The Perils and Promise of Automated Content Analysis in Non-English Languages
Automated content analysis systems have become ubiquitous - we encounter them when applying for jobs, interacting with customer service, searching for information online, or appealing content moderation decisions on social media.
While these systems can be useful, they also have severe limitations, often failing to account for the context and nuance of language. These problems are amplified when dealing with languages other than English.
Vast Differences in Data and Research
The availability of training data and specialized software tools varies tremendously between languages. English is by far the most "resourced" language, with orders of magnitude more digitized data available compared to any other language. English is also the overwhelming focus of natural language processing (NLP) research.
According to the Center for Democracy and Technology, while languages like Arabic, German, Mandarin, Japanese and Spanish have millions of data points available, they are still researched and commercialized much less than English.
Many other widely spoken languages like Bengali and Indonesian have far less data, and most Indigenous and endangered languages have little to none. Even within high-resource languages, there are often "data voids" for variants like African-American Vernacular English, dialects like Hindi/Urdu, and multilingual speech like Spanglish.
Risks of Failure and Harm
The lack of data, tools and research for non-English languages has led to content analysis failures with major real-world consequences, without naming names.
Given the known struggles of even English content analysis, automated systems are almost certainly failing in damaging ways when used in non-English contexts like immigration proceedings or predictive policing. Deploying faulty translation and analysis tools, especially for high-stakes decisions about blocking content, denying benefits or reporting people to authorities, poses significant risks.
Efforts to Bridge the Language Gap
In recent years, there have been increasing efforts to close the computational divide between English and other languages. This sometimes involves building new tools and datasets for specific under-resourced languages.
One example is Uli, a browser plug-in to detect hate speech and online abuse in Hindi, Tamil and Indian English. To create Uli, two India-based NGOs recruited diverse volunteers and experts to first define the boundaries of this type of speech, and then annotate tweets to develop custom datasets in each language.

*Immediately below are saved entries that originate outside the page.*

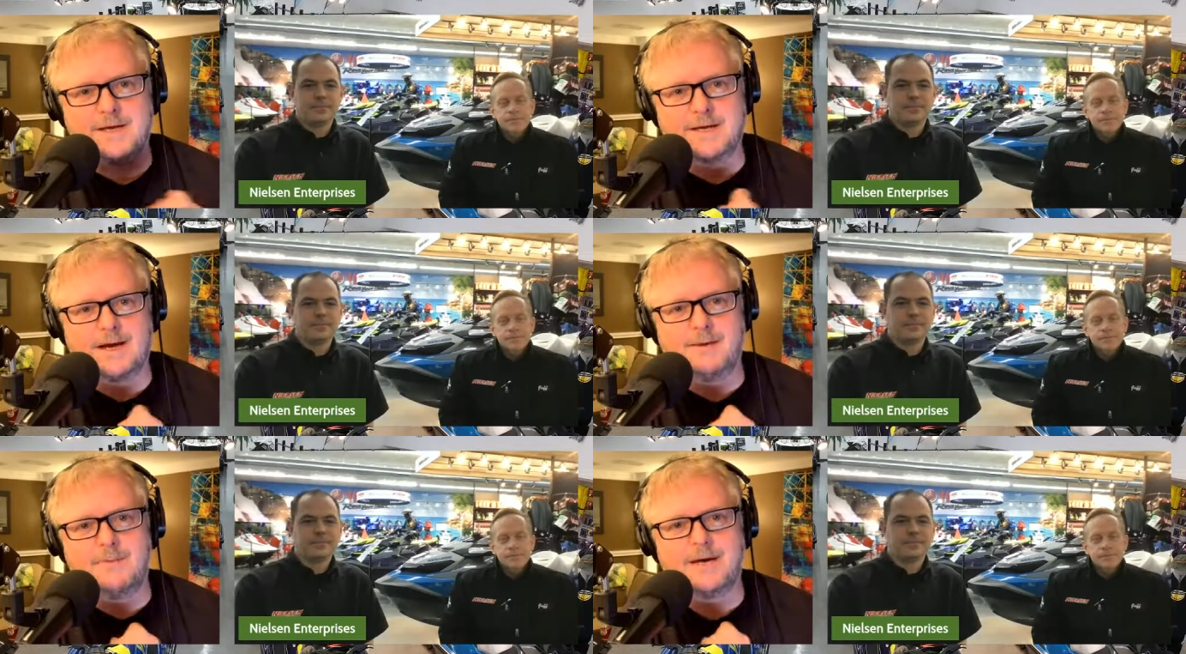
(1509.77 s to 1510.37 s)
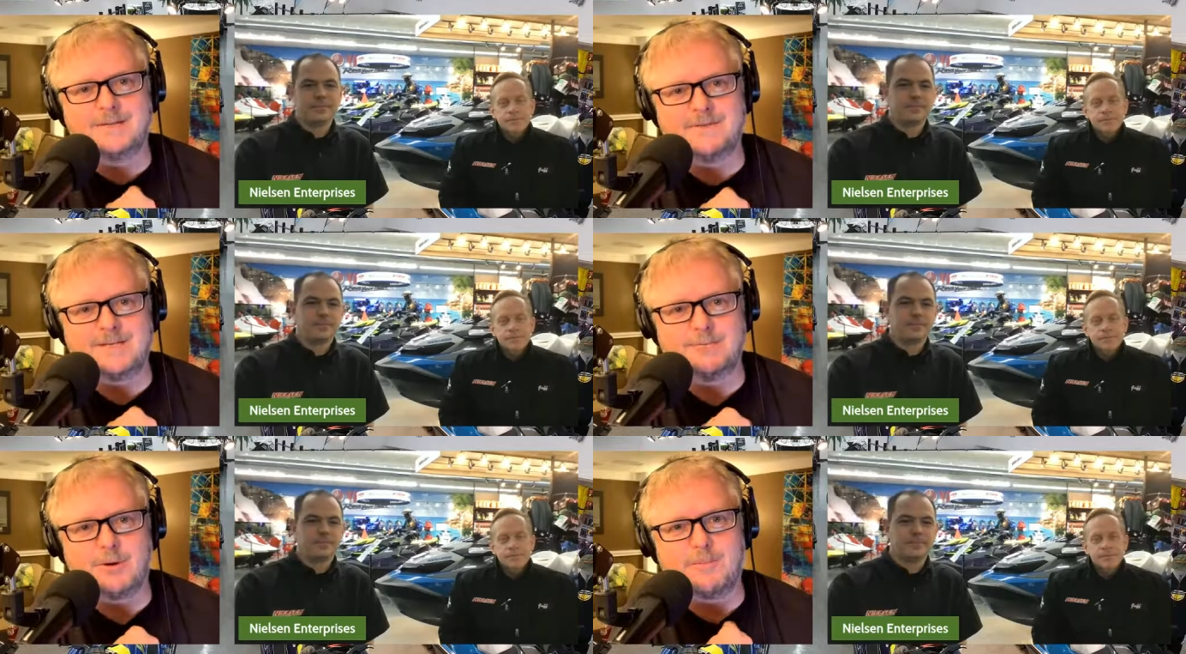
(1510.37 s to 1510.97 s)
Speaker 1: Go look uh,
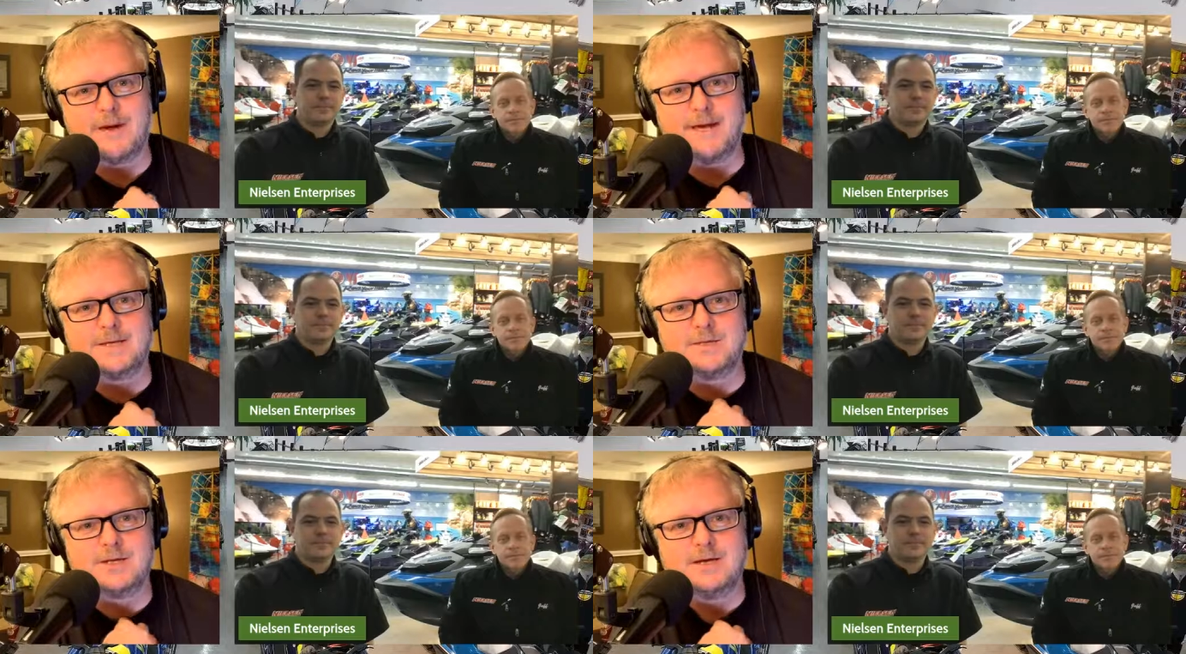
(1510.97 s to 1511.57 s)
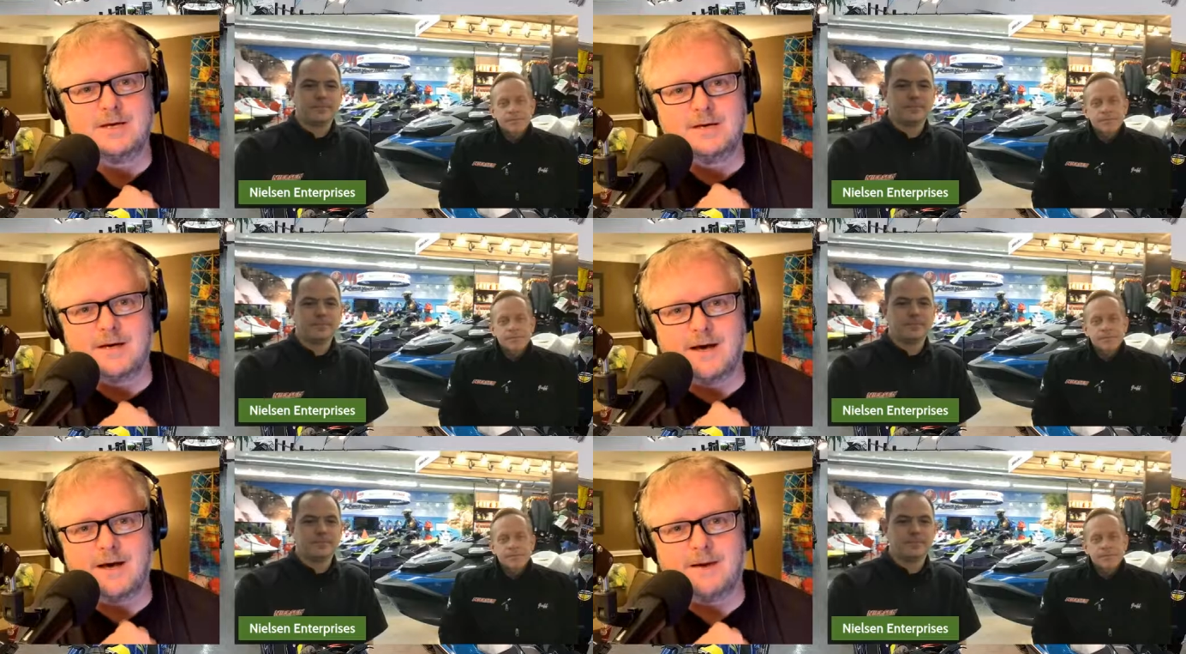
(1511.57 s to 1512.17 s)
Mike's Facebook
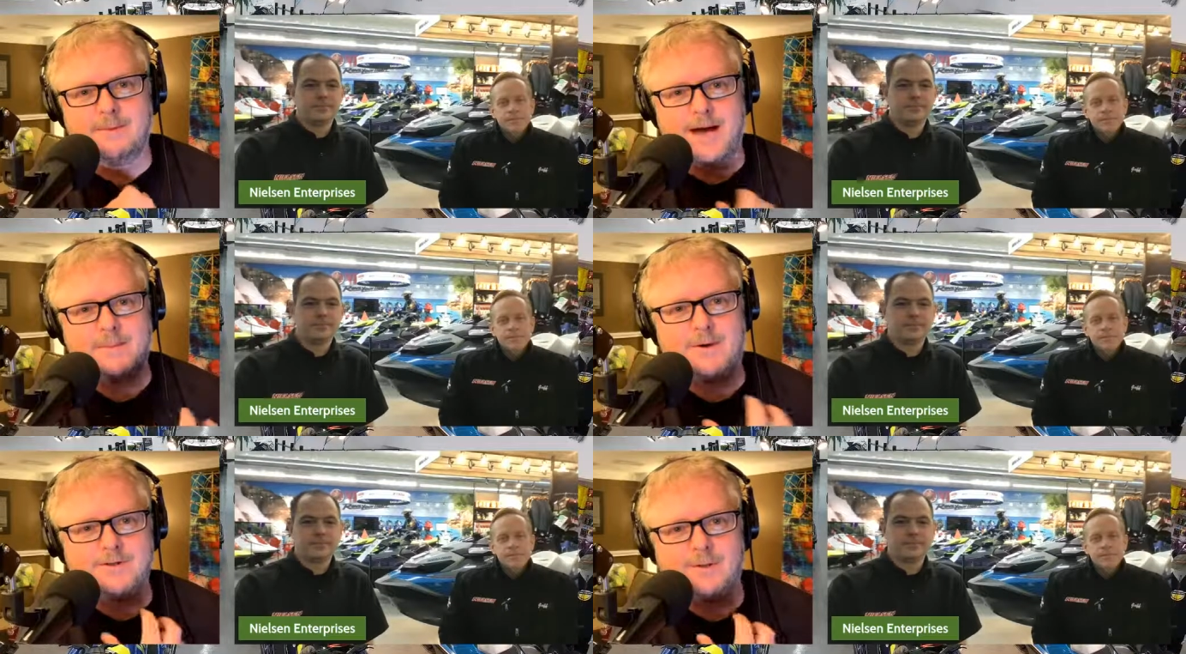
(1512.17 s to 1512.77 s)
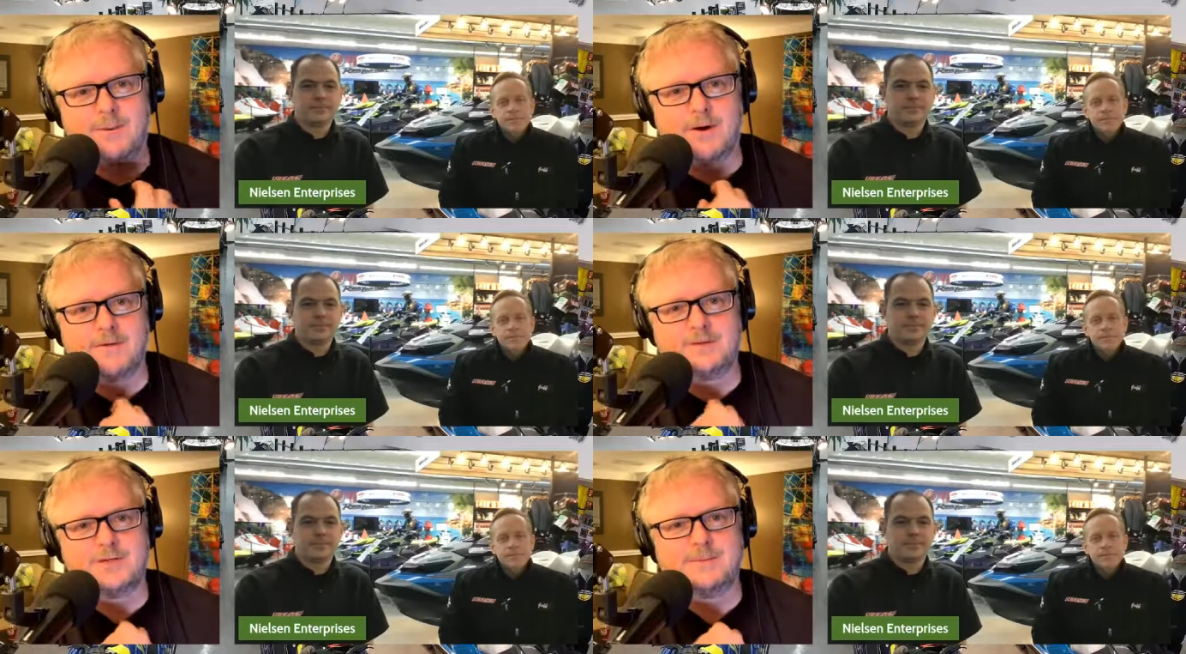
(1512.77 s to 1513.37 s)
page. Uh, I'm
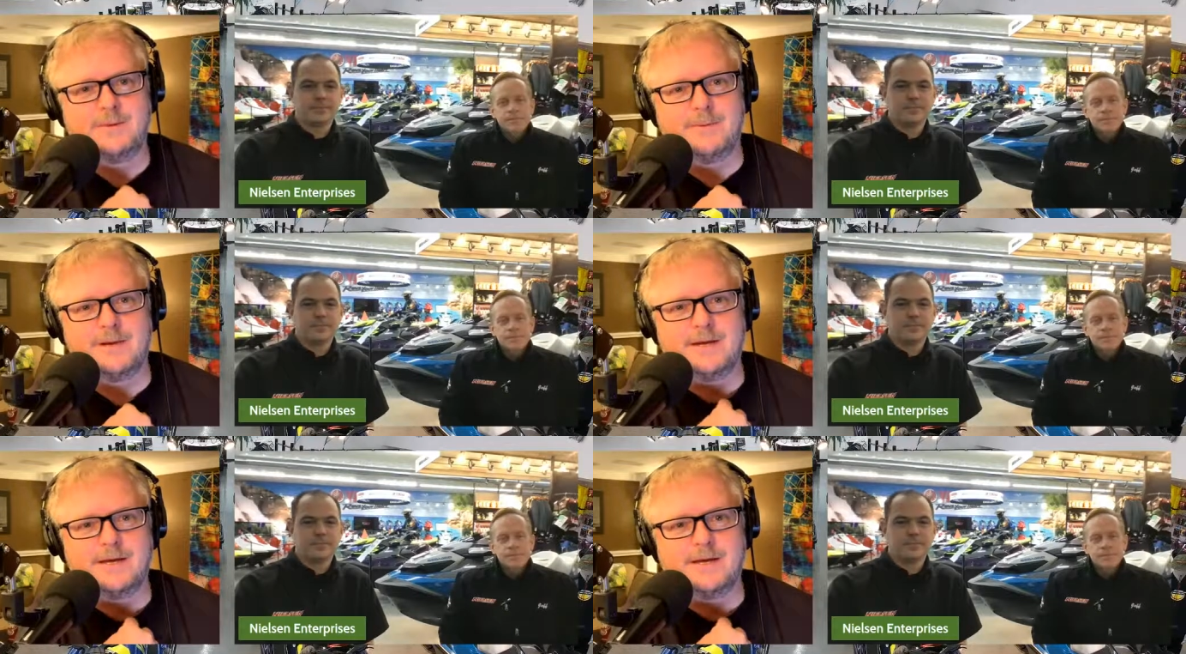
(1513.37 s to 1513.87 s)
also part of the Jeep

In other cases, instead of collecting more data, researchers find ways to stretch limited data further using large language models. These models, trained on billions of mostly English words, have set performance records in many tasks including machine translation with only minor tweaking for new languages.
However, their robustness and interpretability are questionable, so using them for non-English content analysis may be pushing their capabilities to or past the limit.
This is where Lexiqn is attempting to play a part in. As everyone else these days, it does leverage large language models for research but first, and more importantly, it starts by providing a workflow for seamless ingestion, translation and analysis of content from under-resourced languages.
It puts together a set of diverse tools: from optical character recognition (OCR) and translation models during ingestion, to unique, in-house developed, data analysis, cataloging and indexing algorithms within its database. The database process is the brains behind Lexiqn constantly trying to understand the content more as the user interacts with it.
The above is done before content is eventually provided to the large language models for the ubiquitous generative purposes we are enjoying today.
The work is challenging and requires lots of granular adjustments due to the complex nuances within languages but we believe it is rewarding. If not immediately, at least, we are hopeful someone will be inspired to come up with an even better solution.
The Path Forward
As automated content analysis systems continue to proliferate, the risks they pose, particularly for speakers of low-resource languages, must be addressed properly. To improve these systems and protect against potential harm, we first need to understand their current limitations.
The goal is to make this complex issue accessible to policymakers, civil society, journalists and the public to inform efforts to study and mitigate the risks. Only by shining a light on how these systems work can we hope to make them work better for everyone.
But on the technical side, as engineers, we should strive to provide the tooling for the aforementioned entities and personalities to interact with content that is so rare or foreign and yet so rich, that they would think they were missing out.